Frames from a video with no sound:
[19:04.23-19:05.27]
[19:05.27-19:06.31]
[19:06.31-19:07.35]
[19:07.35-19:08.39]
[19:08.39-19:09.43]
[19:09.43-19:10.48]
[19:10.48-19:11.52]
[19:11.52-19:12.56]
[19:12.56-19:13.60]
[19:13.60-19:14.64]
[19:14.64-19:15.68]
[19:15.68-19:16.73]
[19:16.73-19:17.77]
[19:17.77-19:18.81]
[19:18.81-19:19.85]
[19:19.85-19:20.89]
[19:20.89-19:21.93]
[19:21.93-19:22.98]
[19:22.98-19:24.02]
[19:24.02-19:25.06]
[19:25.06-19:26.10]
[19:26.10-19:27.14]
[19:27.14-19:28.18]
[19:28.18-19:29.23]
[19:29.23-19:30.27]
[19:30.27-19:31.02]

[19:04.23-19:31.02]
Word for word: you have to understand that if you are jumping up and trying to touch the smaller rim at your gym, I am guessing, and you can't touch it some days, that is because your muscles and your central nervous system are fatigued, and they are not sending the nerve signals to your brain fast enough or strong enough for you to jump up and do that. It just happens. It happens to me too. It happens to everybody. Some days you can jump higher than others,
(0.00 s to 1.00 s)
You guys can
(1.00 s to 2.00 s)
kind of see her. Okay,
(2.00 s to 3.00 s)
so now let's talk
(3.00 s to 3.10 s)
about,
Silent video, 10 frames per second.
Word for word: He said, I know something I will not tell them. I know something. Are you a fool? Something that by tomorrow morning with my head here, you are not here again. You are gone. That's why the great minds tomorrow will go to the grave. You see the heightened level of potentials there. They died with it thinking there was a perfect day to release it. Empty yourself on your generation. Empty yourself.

^^^^^^^^^^^^^^^^

Exercise: Reproduce each of the entries exactly, omitting none.

Solved exercise:
Frames from a video with no sound:
[19:04.23-19:05.27]
[19:05.27-19:06.31]
[19:06.31-19:07.35]
[19:07.35-19:08.39]
[19:08.39-19:09.43]
[19:09.43-19:10.48]
[19:10.48-19:11.52]
[19:11.52-19:12.56]
[19:12.56-19:13.60]
[19:13.60-19:14.64]
[19:14.64-19:15.68]
[19:15.68-19:16.73]
[19:16.73-19:17.77]
[19:17.77-19:18.81]
[19:18.81-19:19.85]
[19:19.85-19:20.89]
[19:20.89-19:21.93]
[19:21.93-19:22.98]
[19:22.98-19:24.02]
[19:24.02-19:25.06]
[19:25.06-19:26.10]
[19:26.10-19:27.14]
[19:27.14-19:28.18]
[19:28.18-19:29.23]
[19:29.23-19:30.27]
[19:30.27-19:31.02]

[19:04.23-19:31.02]
Word for word: you have to understand that if you are jumping up and trying to touch the smaller rim at your gym, I am guessing, and you can't touch it some days, that is because your muscles and your central nervous system are fatigued, and they are not sending the nerve signals to your brain fast enough or strong enough for you to jump up and do that. It just happens. It happens to me too. It happens to everybody. Some days you can jump higher than others,
(0.00 s to 1.00 s)
You guys can
(1.00 s to 2.00 s)
kind of see her. Okay,
(2.00 s to 3.00 s)
so now let's talk
(3.00 s to 3.10 s)
about,
Silent video, 10 frames per second.
Word for word: He said, I know something I will not tell them. I know something. Are you a fool? Something that by tomorrow morning with my head here, you are not here again. You are gone. That's why the great minds tomorrow will go to the grave. You see the heightened level of potentials there. They died with it thinking there was a perfect day to release it. Empty yourself on your generation. Empty yourself.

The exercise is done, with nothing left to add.